There is a lot of confusion on how EMV and point-to-point encryption (P2PE) work together and whether one can replace the other, and whether both technologies are necessary. While point-to-point encryption becomes more and more popular and EMV-related liability shift in the US is approaching, more and more questions, regarding both these payment processing aspects, arise.

The purpose of this particular article is to explain the benefits of each option taken separately.


In our previous post on point-to-point encryption we described P2PE as an additional security measure “on top of” EMV standard. However, in some cases, people and companies use point-to-point encryption as an alternative to EMV (which, as we explained here, is much more secure than a magnetic stripe).

Of course, if you want to feel more secure and support different card types, you’re better off incorporating both technologies within your solution.

Usage of EMV without point-to-point encryption is not recommended. Some modern businesses choose not to EMV standard and use P2PE only, in spite of the approaching liability shift deadline.

Let us illustrate the essence of the liability shift with a simple example.


A fraudulent transaction took place, during which EMV card was used. The transaction itself, however, was not an EMV transaction, as the merchant did not support EMV standard (did not have an EMV terminal). Consequently the card had to be swiped, and, as a result, the fraud occurred. According to the current rules, an examination would take place before the liable party is defined. However, after October 15, 2015, the liability would get assigned to the merchant, because it did not have EMV terminals.

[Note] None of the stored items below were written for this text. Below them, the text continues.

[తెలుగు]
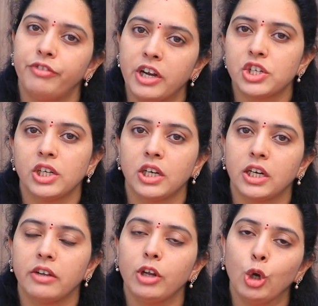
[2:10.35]
ఫంక్షన్
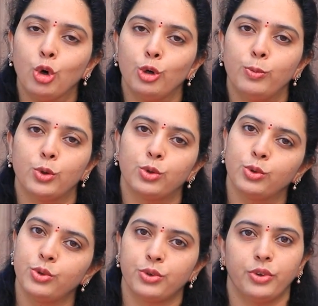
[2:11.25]
అన్నవి
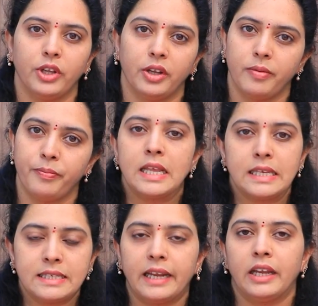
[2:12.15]
కోల్పోతూ వస్తాయి
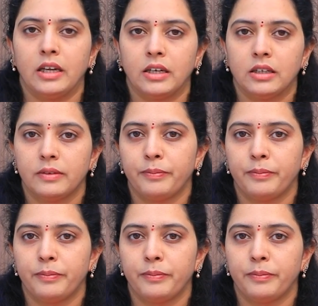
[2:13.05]
సెకండ్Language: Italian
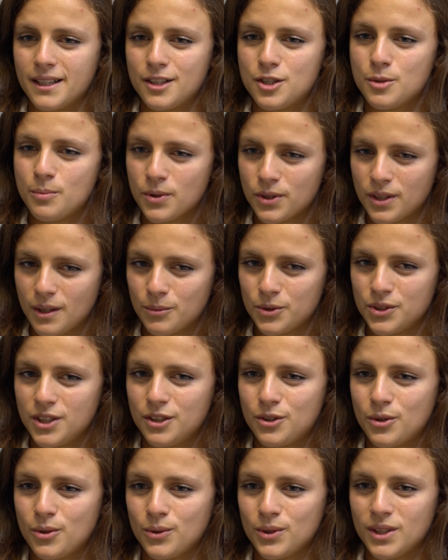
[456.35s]
che ci portiamo
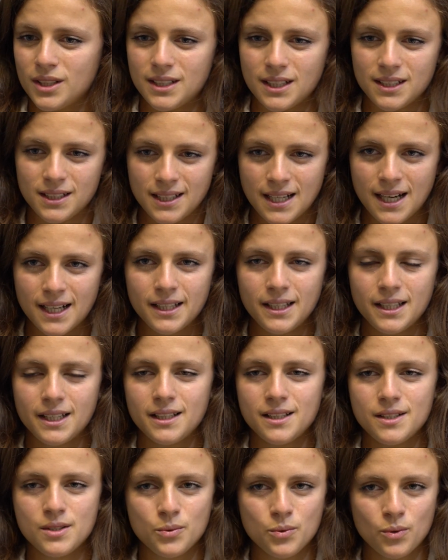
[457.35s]
dietro da tanti anni,
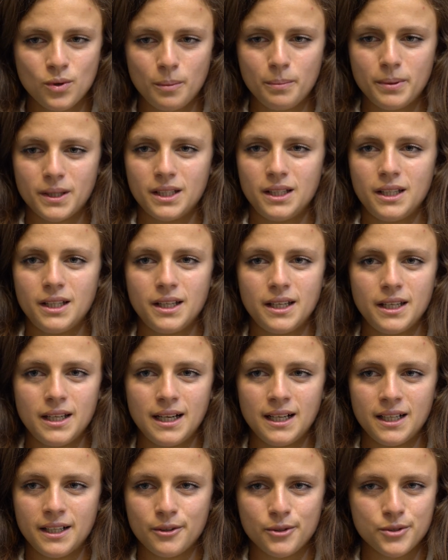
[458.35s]
che di sicuro appartiene
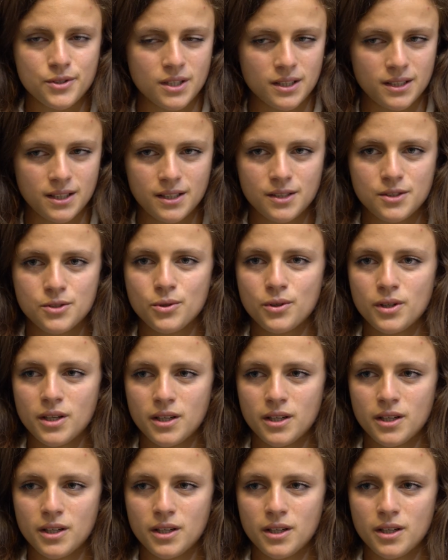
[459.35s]
alla nostra tradizione,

As a result, businesses, where payment card fraud risk is higher (such as small convenience stores), prefer to use EMV terminals. On the other hand, businesses, where fraud risk is lower (such as large hotel networks, which verify and retain the copies of all the documents of the cardholder at the time of purchase), may be less “stressed out” by the approaching deadline.
They may choose to implement point-to-point encryption as the primary security measure.

For businesses that already have an existing encrypted swiper based point-to-point solution (and consider fraud a minor threat) investing in the new EMV terminals (and EMV certification) might be a challenge. That is why they choose to invest in liability insurances and stay away EMV for now.


The best option is to use both EMV and P2PE technologies. However, if you already have point-to-point encryption functionality, and, presently, you do not consider fraud your top-priority problem, it is not that critical for you to purchase EMV terminals, go through certification, and try to implement respective solution at all your facilities before the liability shift. So why not just make your shift towards EMV standard more gradual and smooth?